Corta de novo para 2016. Com esses versos na cabeça, apertei o passo na direção do primeiro botequim para brindar ao samba e às nossas raízes mais autênticas. Até porque hoje, tempo de sucessivas derrotas para os que acreditamos num país e num mundo mais justo, progressista, democrático e menos desigual, aquele título conquistado pelo samba nove anos atrás representou a vitória de muita gente, de muitos sambistas de todas as épocas.

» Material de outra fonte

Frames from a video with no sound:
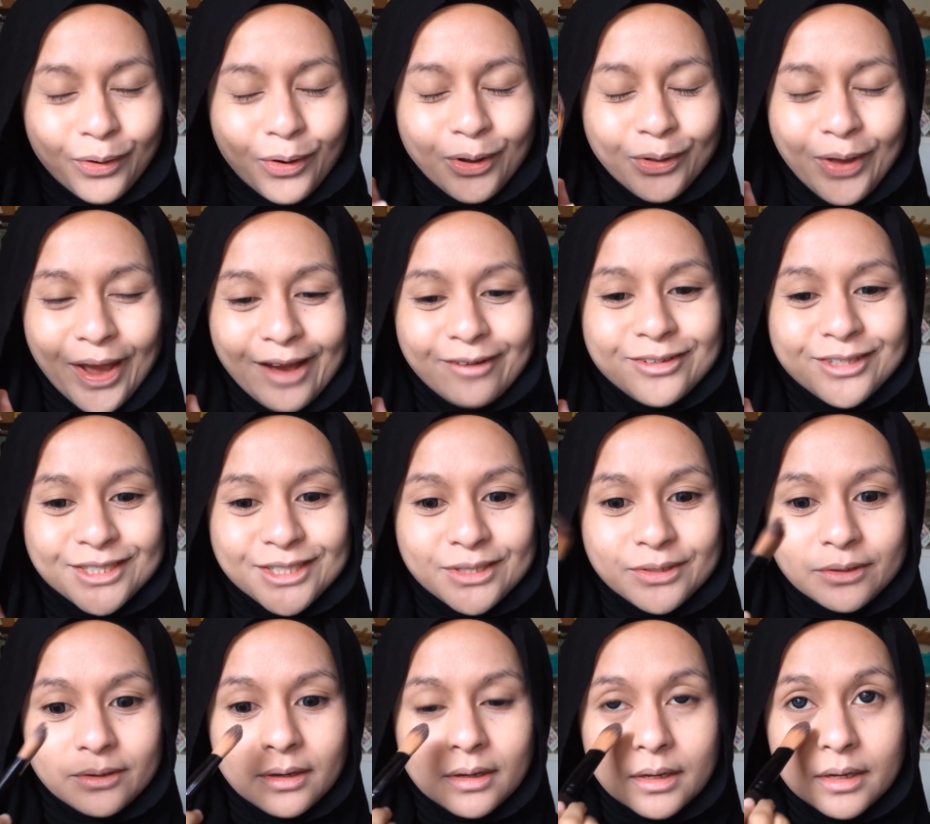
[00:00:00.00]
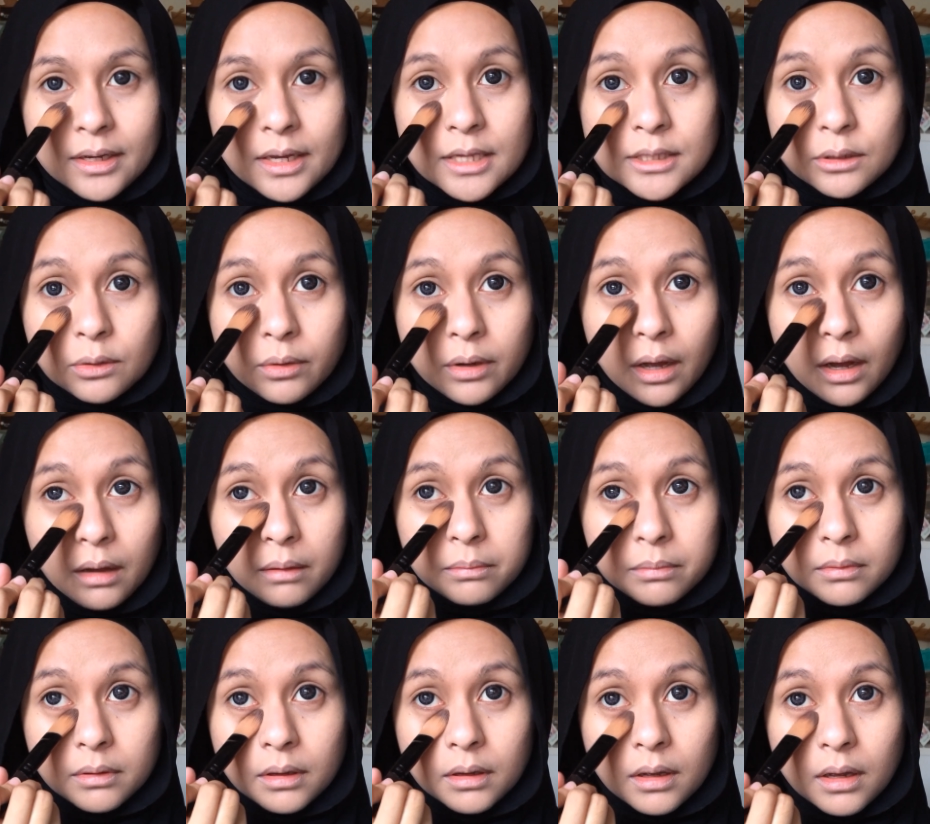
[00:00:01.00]
all you have to do is look up
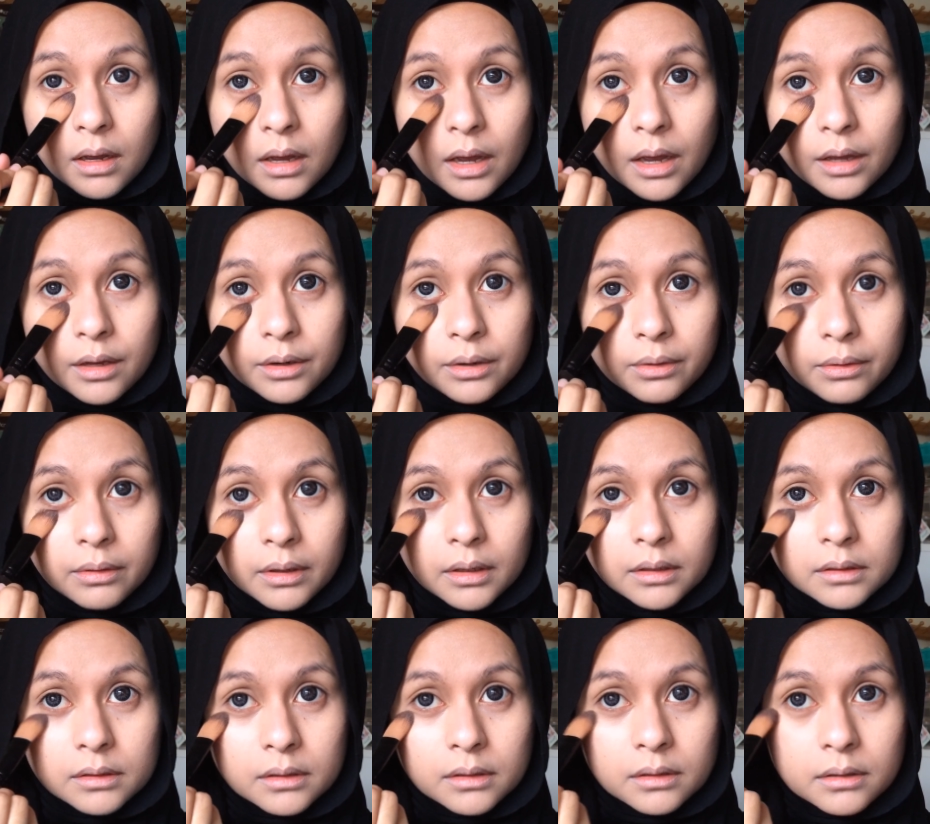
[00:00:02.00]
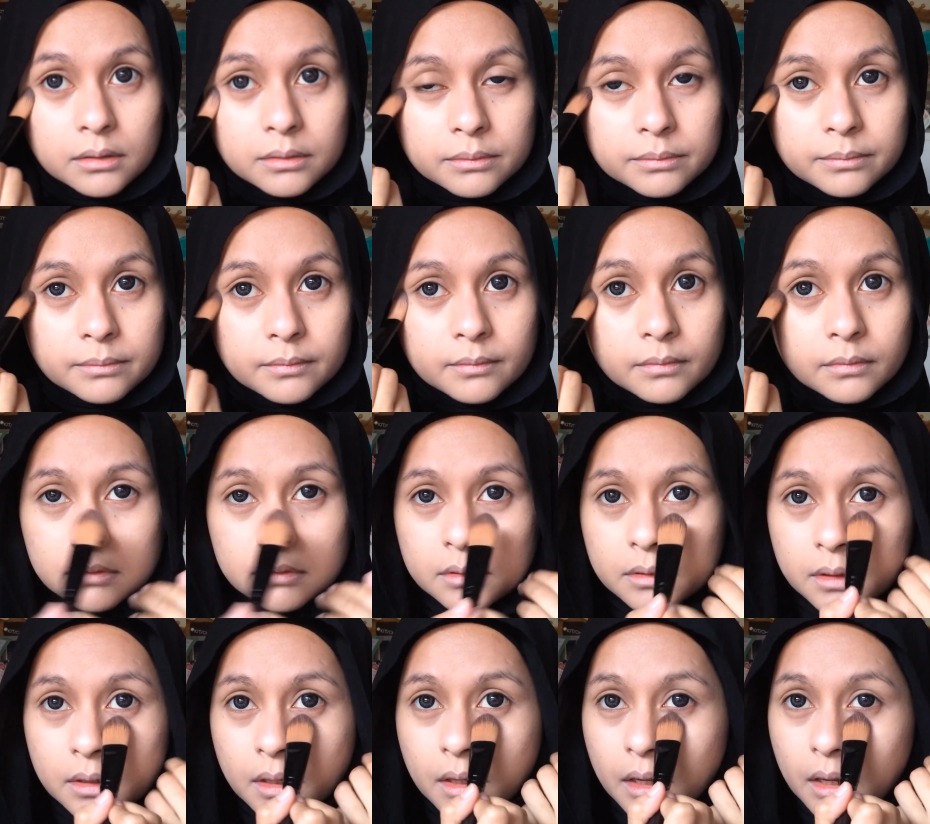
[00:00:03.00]
and do it.
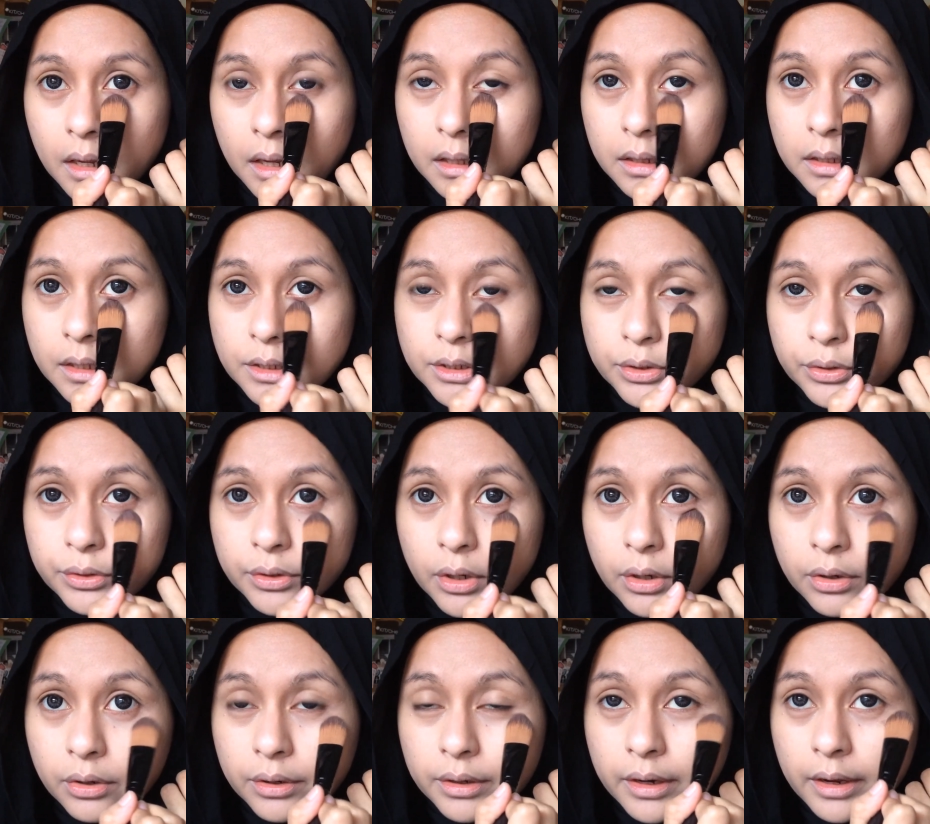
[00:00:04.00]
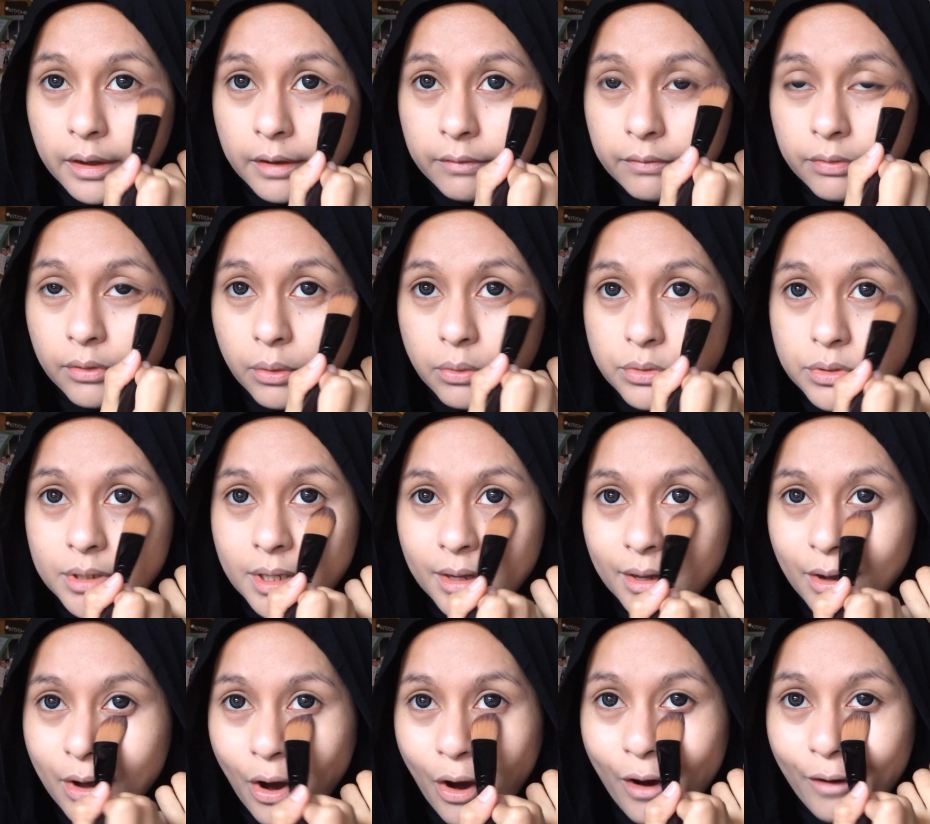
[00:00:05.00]
At least you're not gonna have those
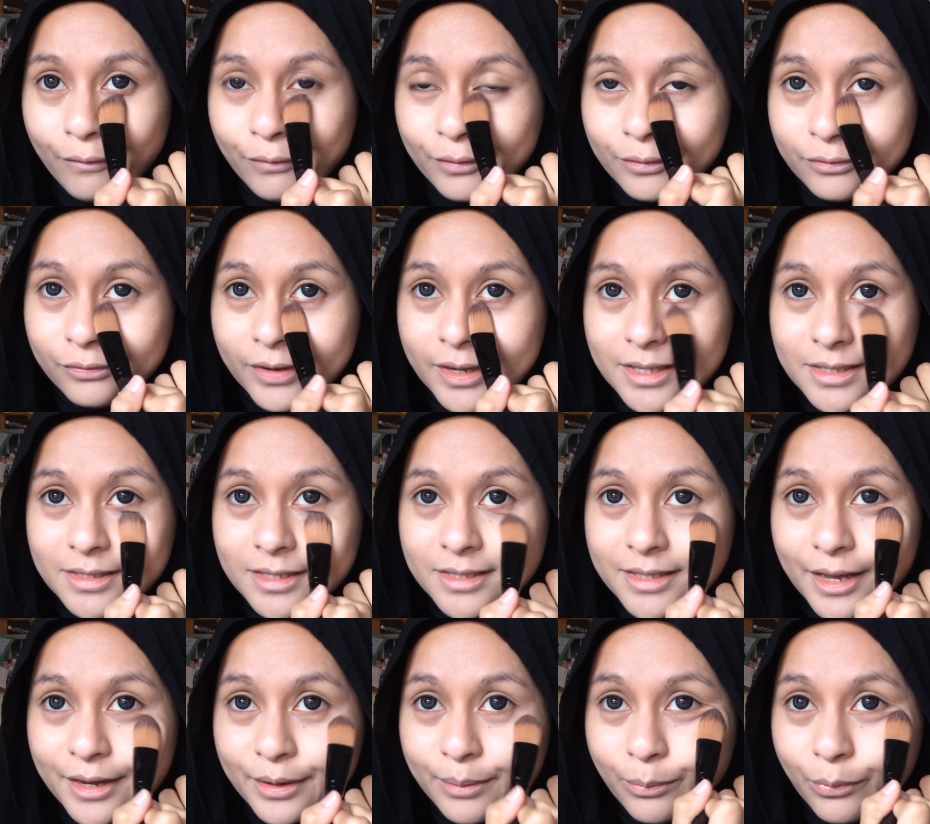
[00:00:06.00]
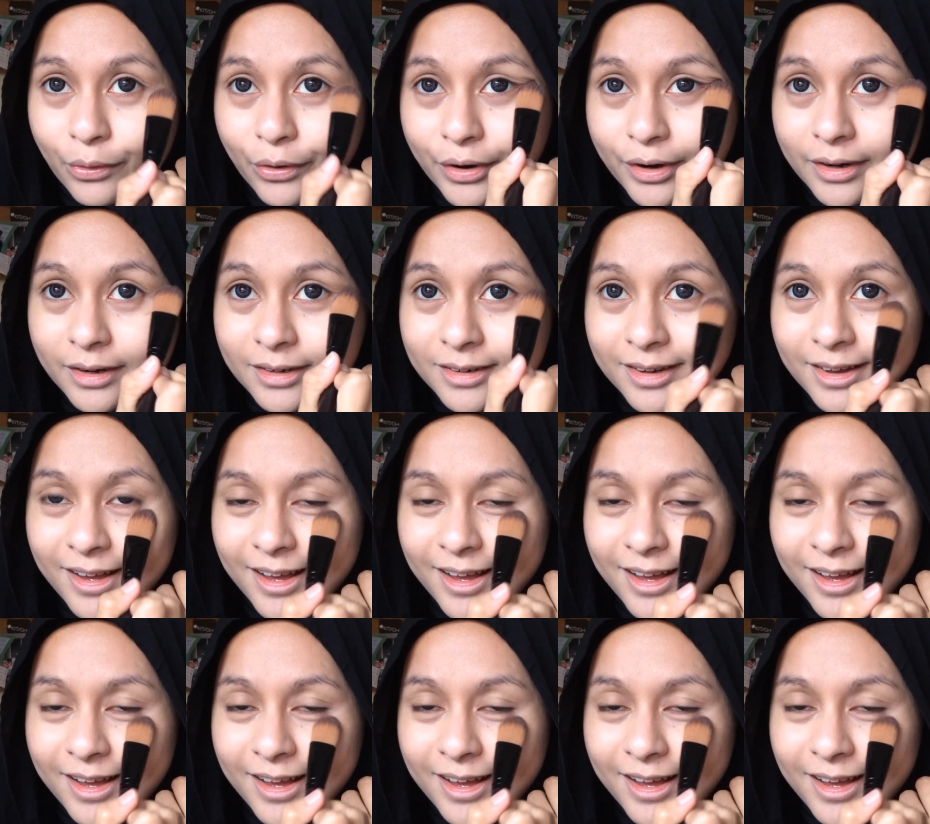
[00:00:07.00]
awful faces anymore.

O samba-patrimônio foi motivo de muito orgulho por ter significado, na prática, o reconhecimento definitivo da história tão bonita de um ente querido de todo carioca (de nascimento ou adoção) e de todo brasileiro que se preza e que respeita as suas raízes como povo. O samba é, ainda bem, algo indissociável da cultura e da identidade profundas do Rio e do Brasil. E é assim que ele vai continuar, queiram ou não coxinhas, golpistas e aculturados de todo tipo.